* SUPPLIED ENTRIES:

______

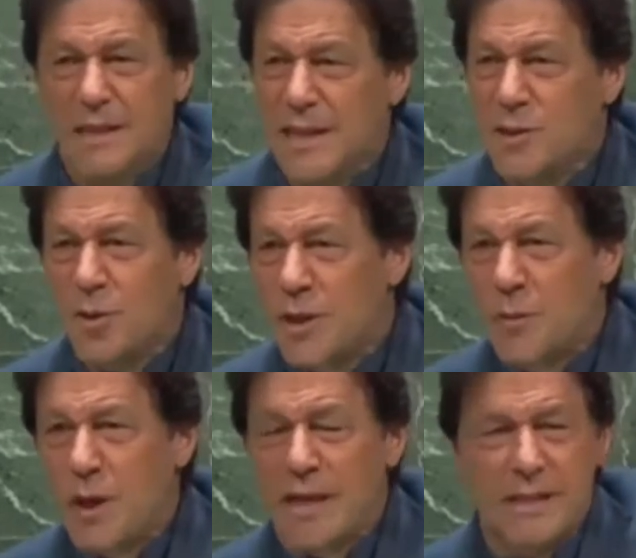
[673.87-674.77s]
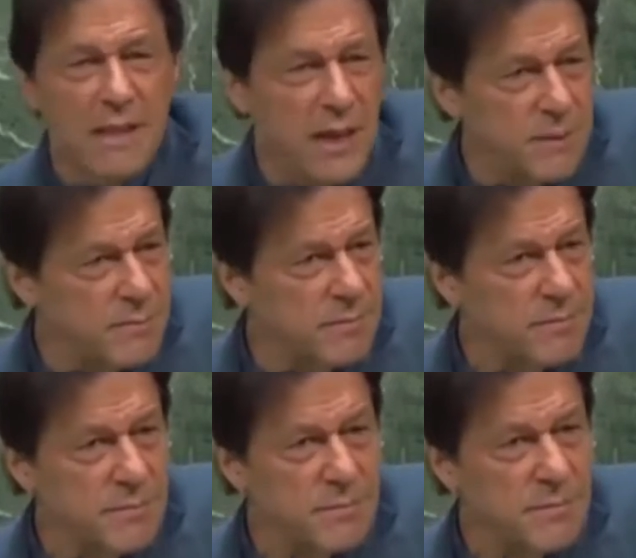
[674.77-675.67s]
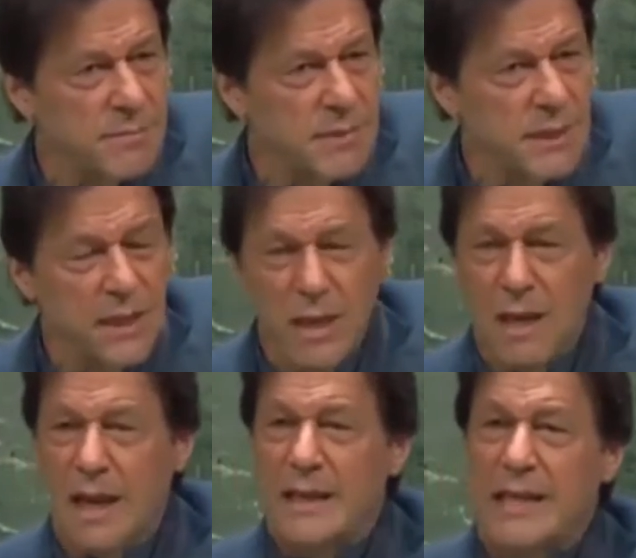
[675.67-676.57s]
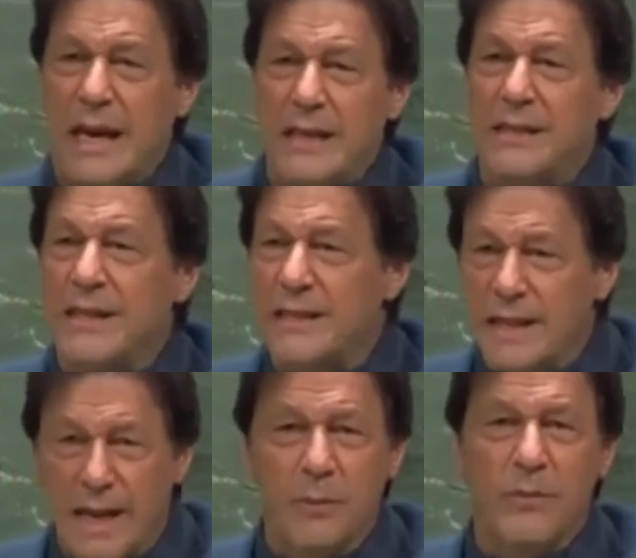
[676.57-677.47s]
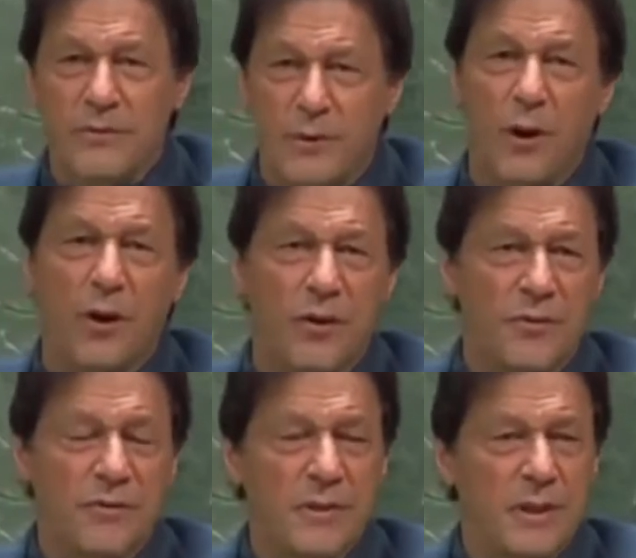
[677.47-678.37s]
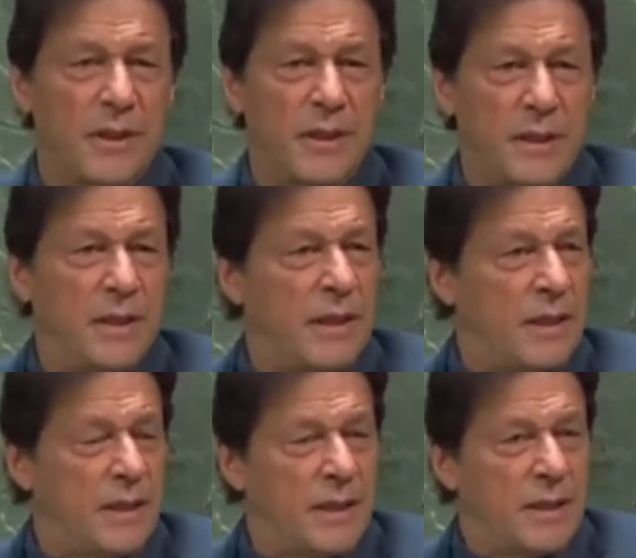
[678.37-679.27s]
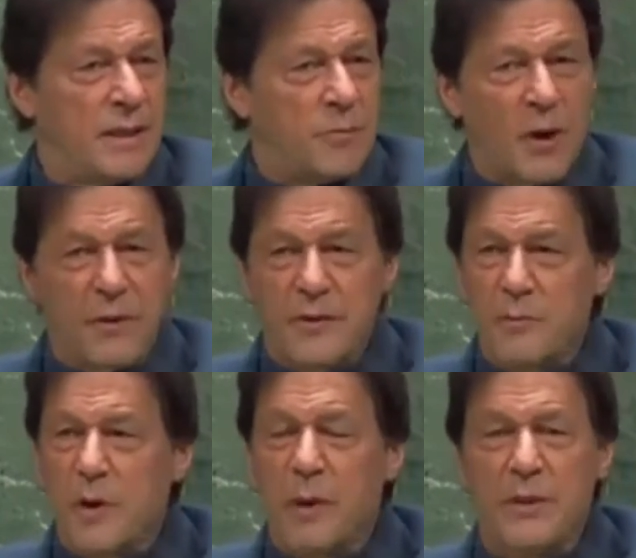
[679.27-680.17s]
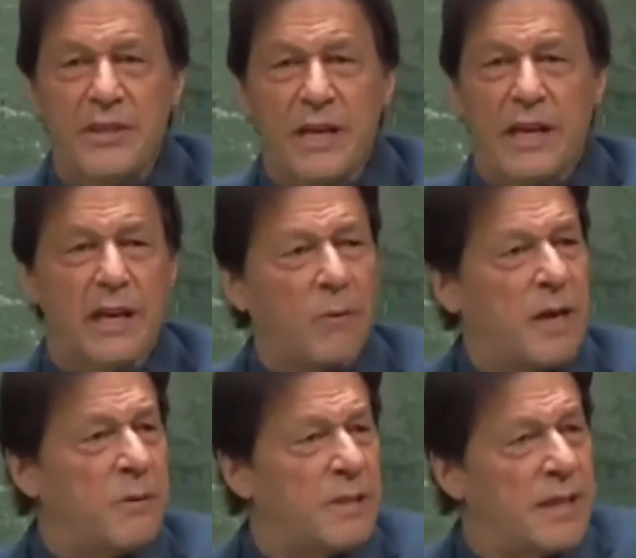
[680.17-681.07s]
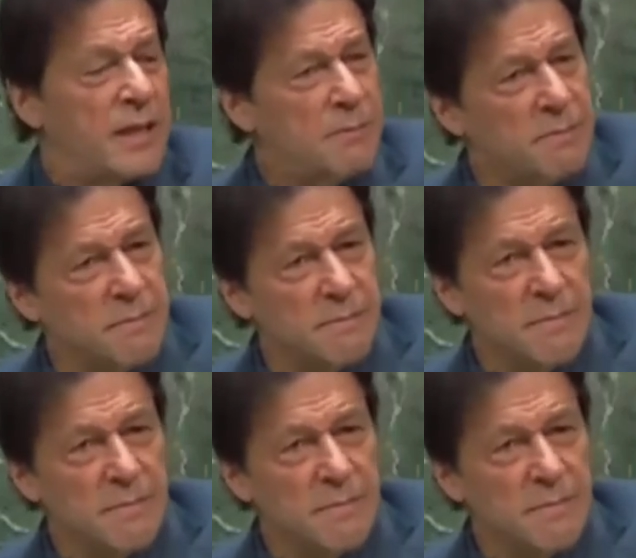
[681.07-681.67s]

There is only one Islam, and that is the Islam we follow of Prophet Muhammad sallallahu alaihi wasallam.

______

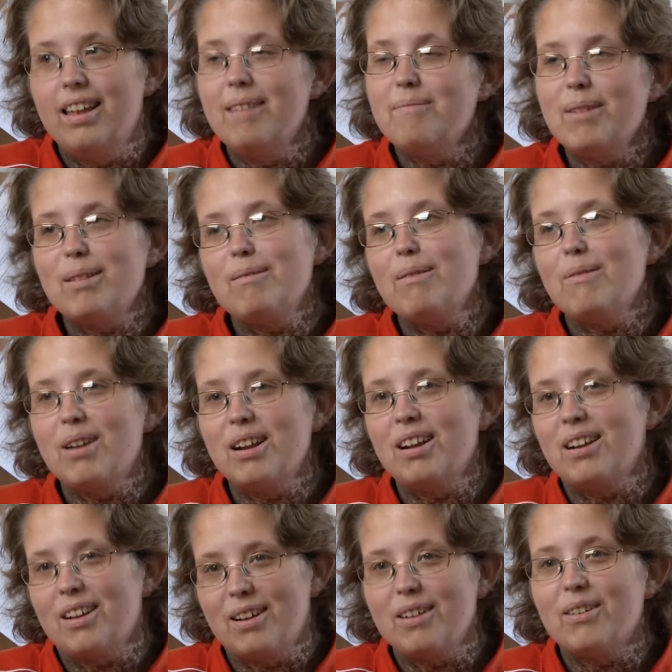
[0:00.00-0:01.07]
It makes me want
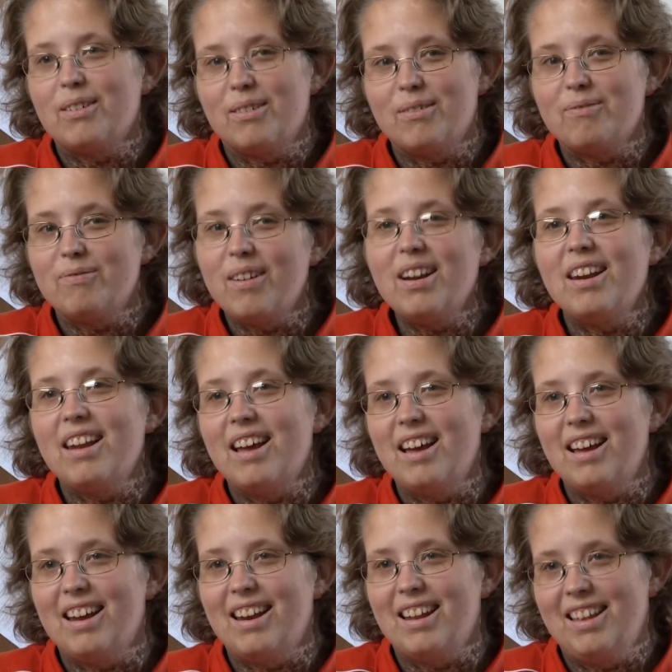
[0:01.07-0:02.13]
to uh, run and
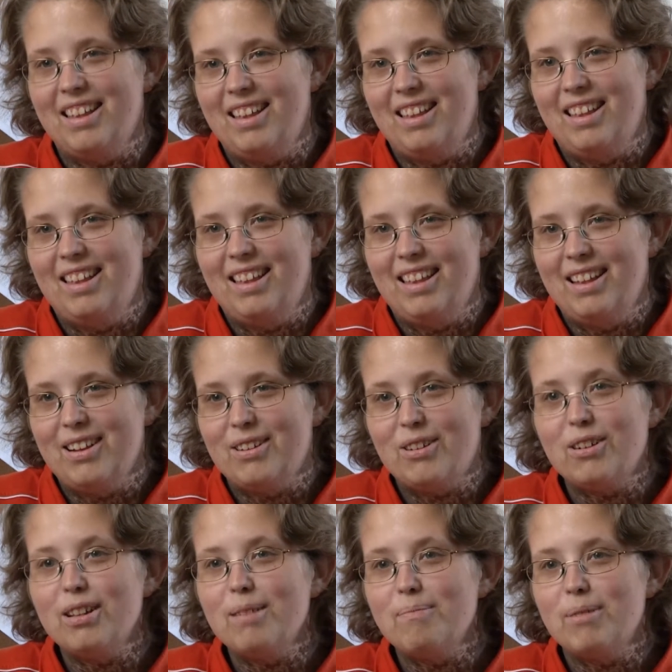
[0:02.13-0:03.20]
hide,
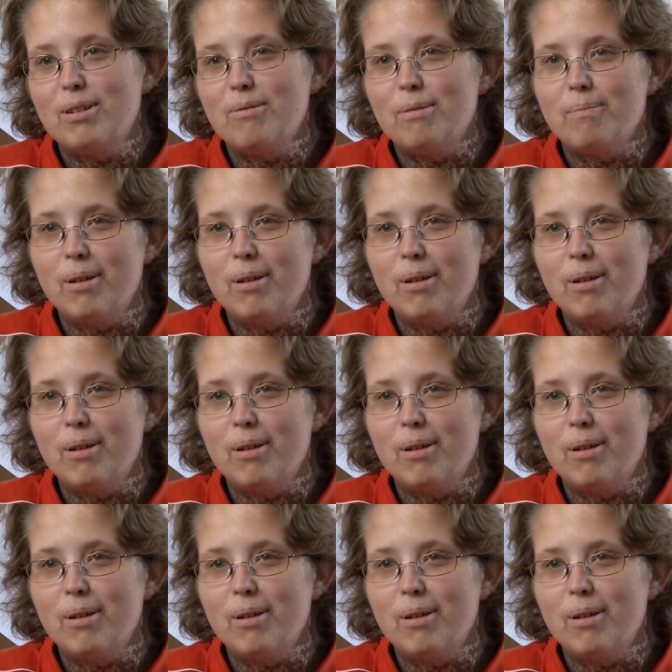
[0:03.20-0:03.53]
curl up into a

______

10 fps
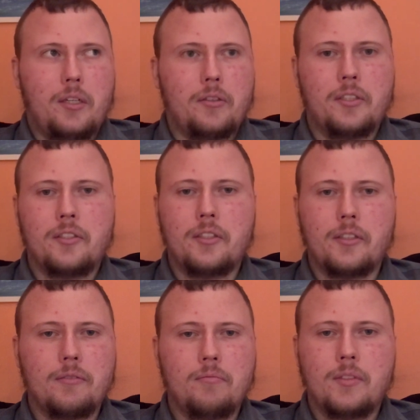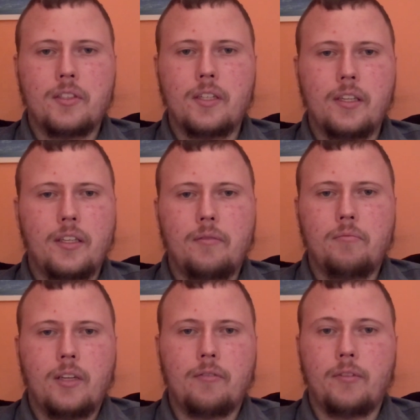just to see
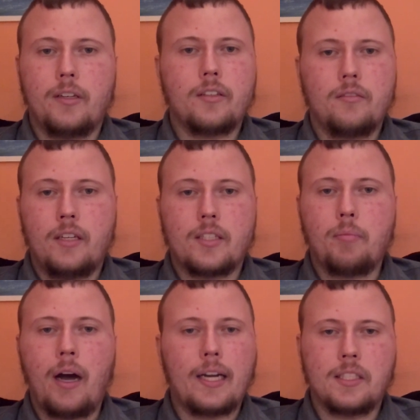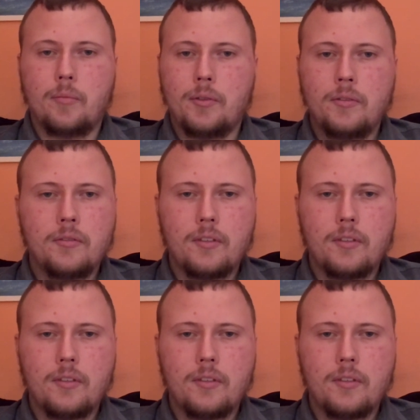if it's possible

______

* BRIEF: When you reach the line with "[673.87-674.77s]" in the records above, begin repeating the lines exactly, and stop after the line with "[680.17-681.07s]". Skip all pictures.

* RESPONSE TO THE EXERCISE:
[673.87-674.77s]
[674.77-675.67s]
[675.67-676.57s]
[676.57-677.47s]
[677.47-678.37s]
[678.37-679.27s]
[679.27-680.17s]
[680.17-681.07s]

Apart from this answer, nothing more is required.